Title: Compositions for Bit.
Media: Interactive Art Concert.
Year: 2010.
Exhibited: December 16 & 17, 2010. Judson Church, New York City, NY, USA.
Created by: Katherine Behar
Composers: Suzanne Thorpe, Shelley Burgon, Silvia Ruzanka
Perfomers: Sheri Celentano, Maine Anders, Arjuna (Matt Van Auken)
Programmers: RSI
Lighting Designer Brian Scott
Audio Engineer: Daniel Neumann
Stage Manager: Lorraine Rudin
Audio Intern: Felix Hoo
Assistant: Tyra Bombetto
Fabricator: Kristof Wickman
Judson Church Technical Director: Zac Mosely
Graphic Design: Suzanne Dell'Orto
Photo Documentation: Monica Ruzansky, Linda Behar
Special Thanks: Alex Golden, Katy Siegel
"Compositions for Bit" was made possible, in part, by the Franklin Furnace Fund, supported by Jerome Foundation and the Starry Night Fund of Tides Foundation.
Compositions for Bit is an interactive art concert that paid tribute to Disney's 1982 movie Tron and its handmade vision of the digital; the performance took place on the day before the sequel, Tron Legacy, came out in theaters.
Presented at Judson Church in New York, the performance was designed as an immersive experience. As though stepping into the game grid in Tron, the audience was bathed in projections and enveloped in quadrophonic sound.

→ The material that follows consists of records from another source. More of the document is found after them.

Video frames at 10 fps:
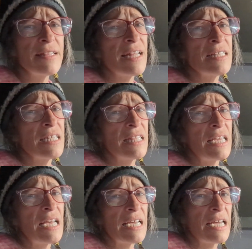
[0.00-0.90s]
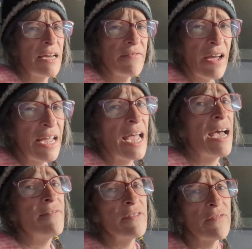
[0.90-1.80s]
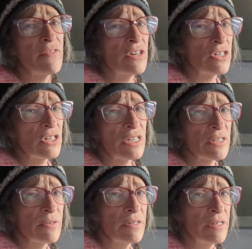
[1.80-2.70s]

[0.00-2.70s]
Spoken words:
That's a thing I have. I have to finish things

Dancers wearing Wiimotes performed inside sculptures of Bit, a floating polyhedron from the 1982 movie, who is the first CGI movie character. The Wiimotes were reprogrammed to allow the dancers' movements to control original sound scores. Performing choreography inspired by yogic contortions, the dancers navigated the close confines of their shapes to flip and roll the Bits around the room. They were visible through windows in the shapes and via wireless video feeds. The videos, displayed on large geometric screens that hung above the space, were mixed live during the performance, blending the dancers' real time feeds with Tron's stark landscapes, bobbing Bits, and video game footage from the Tron arcade game. The audience was invited to move freely around the space and interact with the dancers.
Tron is an inspiration for my art, which imagines the interior life of machines. The movie does much the same thing. Created on the cusp of the computer age, Tron literally takes us inside a computer. The landscapes we find there are clean and cold, dark and geometric, glowing and neon, gridded and crystalline, alien and logical, mathematical and strange. Like many in my generation, I inherited this image of digital machines' inner workings from Tron.

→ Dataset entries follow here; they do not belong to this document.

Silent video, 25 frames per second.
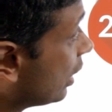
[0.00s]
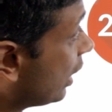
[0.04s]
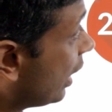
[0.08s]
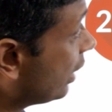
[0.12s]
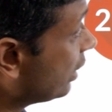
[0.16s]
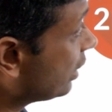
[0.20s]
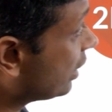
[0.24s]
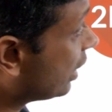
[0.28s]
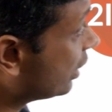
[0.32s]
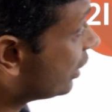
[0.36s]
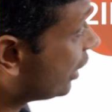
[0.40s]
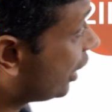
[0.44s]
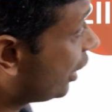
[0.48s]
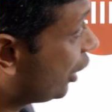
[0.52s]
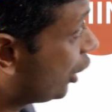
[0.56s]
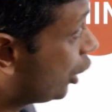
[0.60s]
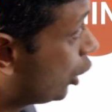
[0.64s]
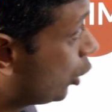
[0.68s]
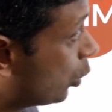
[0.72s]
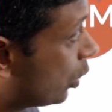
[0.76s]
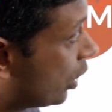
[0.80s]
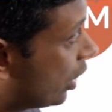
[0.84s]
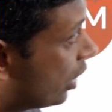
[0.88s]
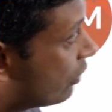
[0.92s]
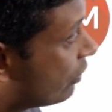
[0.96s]
land containing
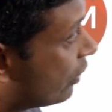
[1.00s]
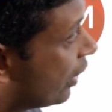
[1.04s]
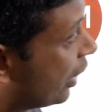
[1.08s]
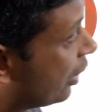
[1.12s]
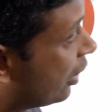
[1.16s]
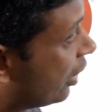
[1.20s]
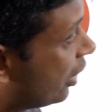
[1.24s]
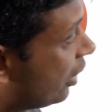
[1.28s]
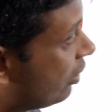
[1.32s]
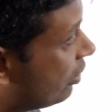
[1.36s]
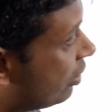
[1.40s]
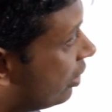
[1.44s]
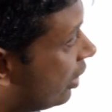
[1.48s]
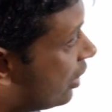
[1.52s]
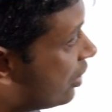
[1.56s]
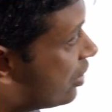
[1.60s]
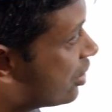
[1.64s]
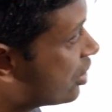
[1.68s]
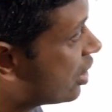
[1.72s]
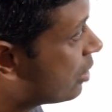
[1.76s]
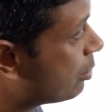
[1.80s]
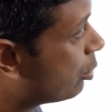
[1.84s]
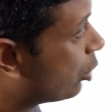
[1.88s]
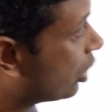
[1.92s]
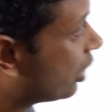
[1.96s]
205 trees. He
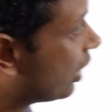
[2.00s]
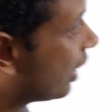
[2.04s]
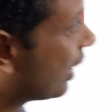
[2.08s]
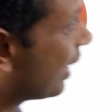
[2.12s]
distributed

Yet when we watch Tron today, it looks quaint and handmade; it feels surprisingly warm, illogical, and above all, physical. As Tron is about to be superseded by its sequel, Compositions for Bit pays tribute to these qualities of the original movie.

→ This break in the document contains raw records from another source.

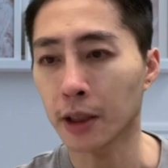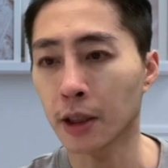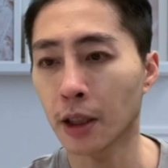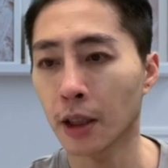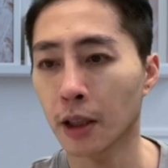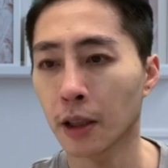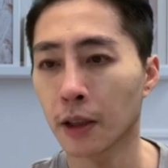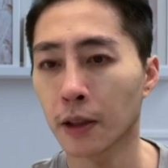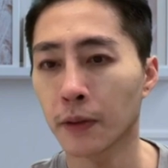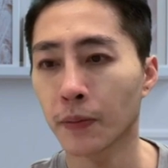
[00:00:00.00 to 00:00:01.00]
pen
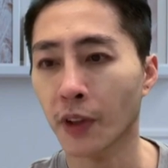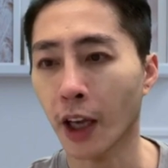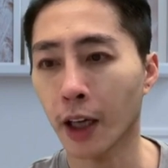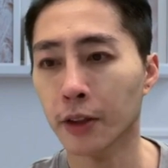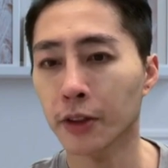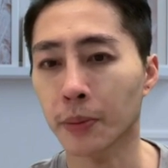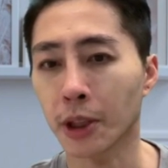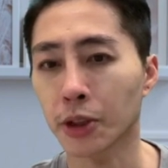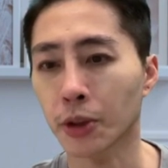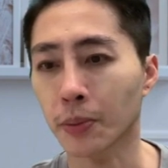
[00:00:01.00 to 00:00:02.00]
out of
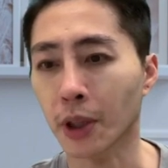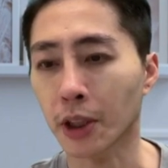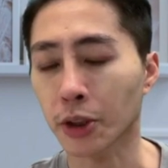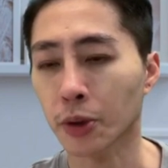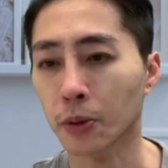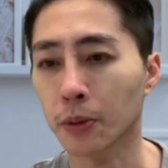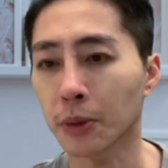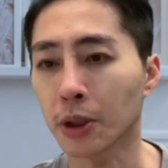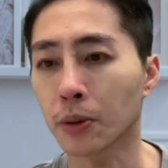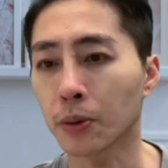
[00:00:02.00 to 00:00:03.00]
the pencil box
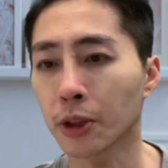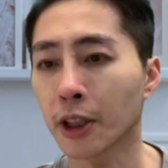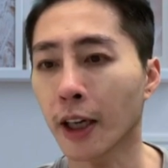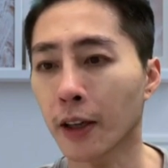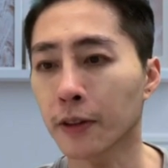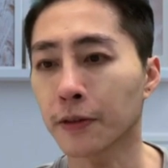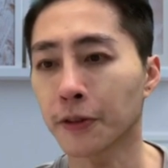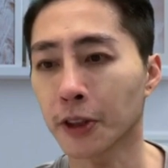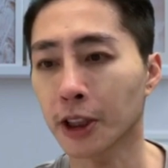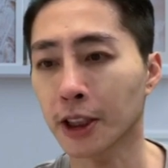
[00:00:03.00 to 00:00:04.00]
would be 3 out
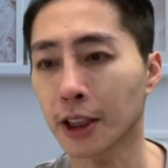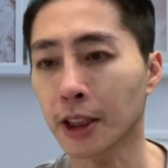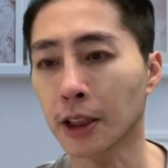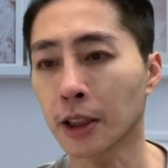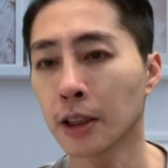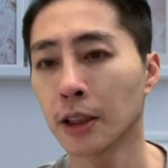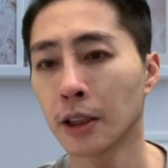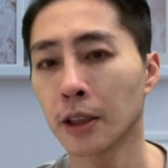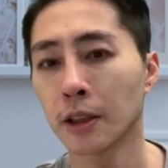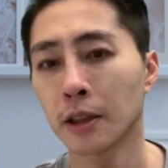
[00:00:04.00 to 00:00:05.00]
of 14.
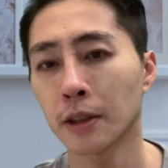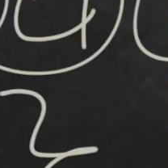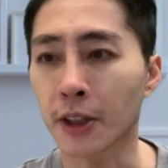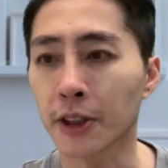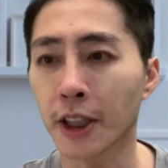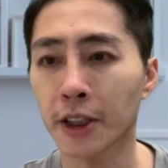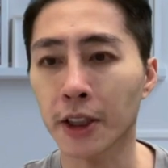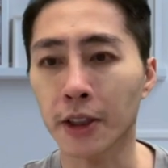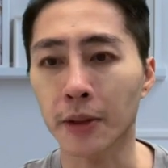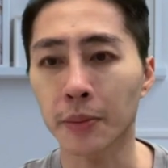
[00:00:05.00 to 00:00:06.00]
And for our
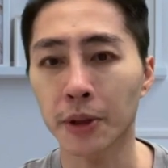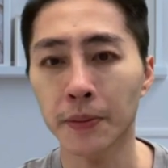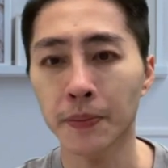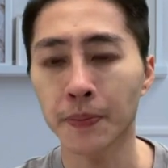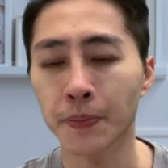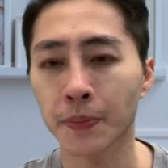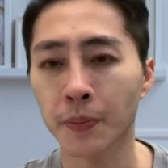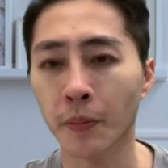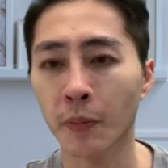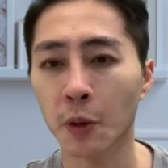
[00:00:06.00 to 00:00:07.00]
next example,
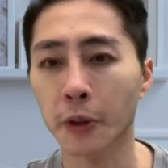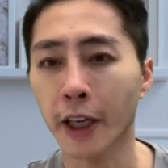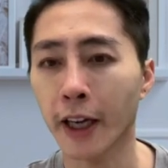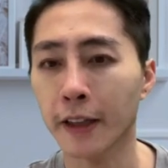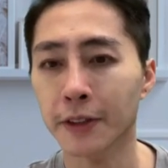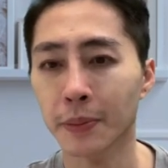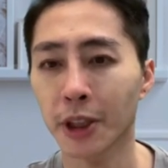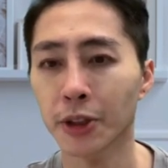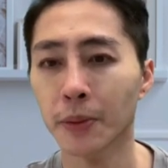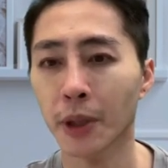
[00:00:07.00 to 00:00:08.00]
we have
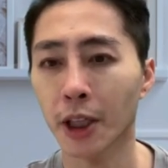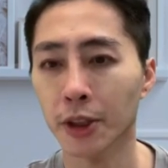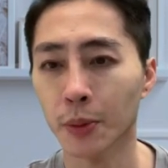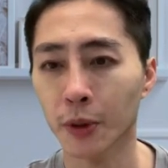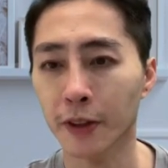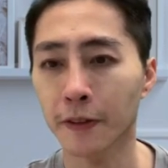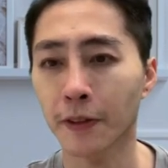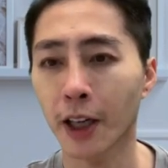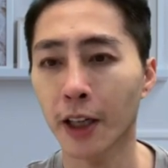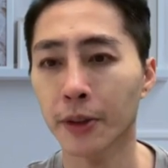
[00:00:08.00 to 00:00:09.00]
a pencil box
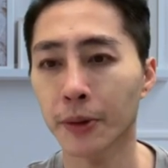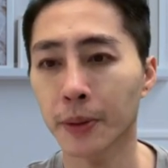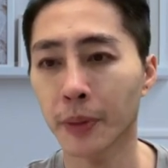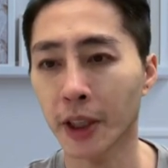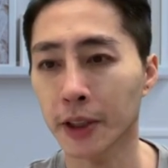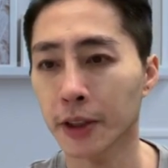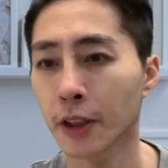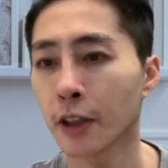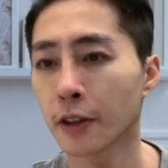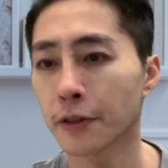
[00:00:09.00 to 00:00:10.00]
with 5 green
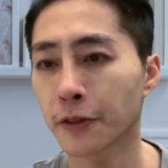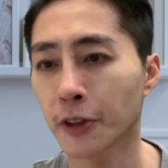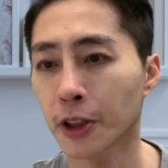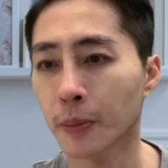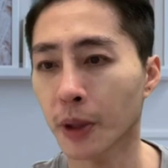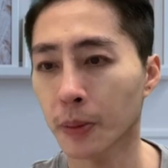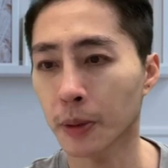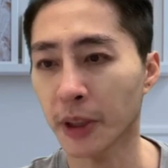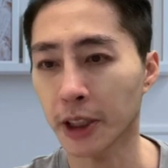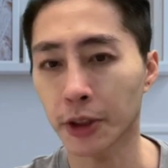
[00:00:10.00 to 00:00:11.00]
pens, 4
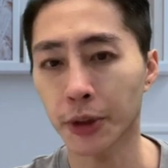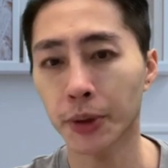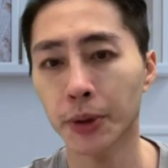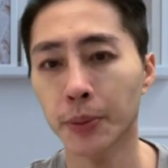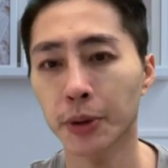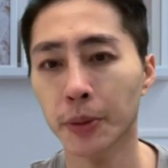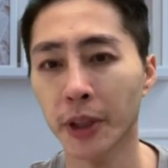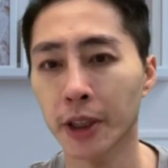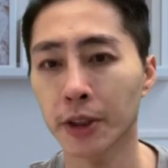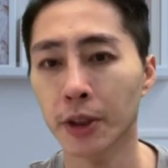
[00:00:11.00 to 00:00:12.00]
purple pens, 2
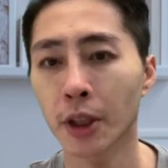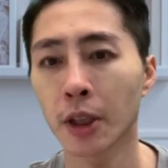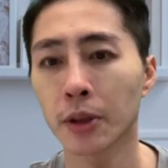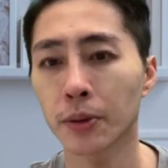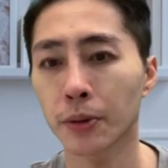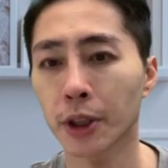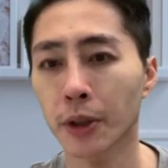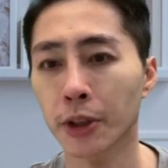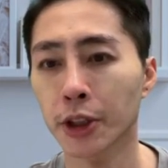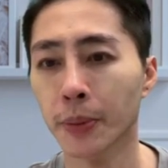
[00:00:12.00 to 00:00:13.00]
blue pens,
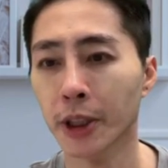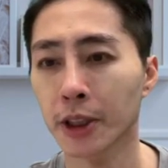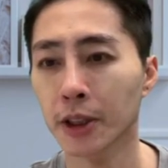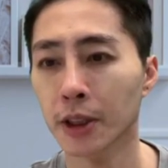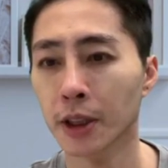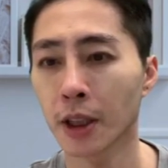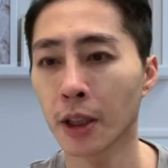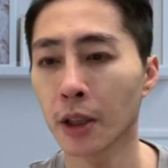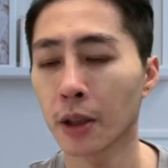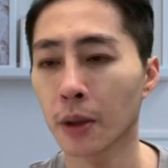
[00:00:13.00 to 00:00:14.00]
3 orange pens.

Tron looks and feels handmade because, in part, it is. The movie was created using a combination of analog animation techniques and some of the earliest computer generated imagery. Bit, who is the first computer generated character in a movie, is an example of the latter. One way Tron negotiated the looming computer age, anxieties about cold war and technocratic threats to human individuality, and the impending assimilation of humans and machines, was by inserting human characters into a digital environment. Compositions for Bit inverts this, remaking Tron's computer generated Bit by hand, and bringing this digital character into our human realm.
The boundaries between humans and machines are also investigated by composers Silvia Ruzanka, Suzanne Thorpe, and Shelley Burgon in their scores. Over the course of the evening, these three "Compositions for Bit," and the choreography that drives them, progress from human-like to increasingly machine-like. Inside three enlarged geometric Bits, human dancers perform the compositions live. The Bit dancers wear video game controllers that have been reprogrammed, allowing them to alter and control the sound compositions through their physical movements.
Tron emits a powerful techno-nostalgic aura because its vision of the computer age was created before the computer age itself. Tron is the product of a culture on the verge. Bit hovers in a third state between yes and no, and the movie spans across analog and digital production. To remember Tron is to remember a moment of media transition. Technology is always changing, so just as Tron employed cutting edge technology in its day, Tron Legacy will take advantage of the newest special effects. The release of Tron Legacy closes the book on this iconic part of cultural history and Compositions for Bit marks the occasion, by remembering the original film and by appreciating those qualities in Tron that progress will erase.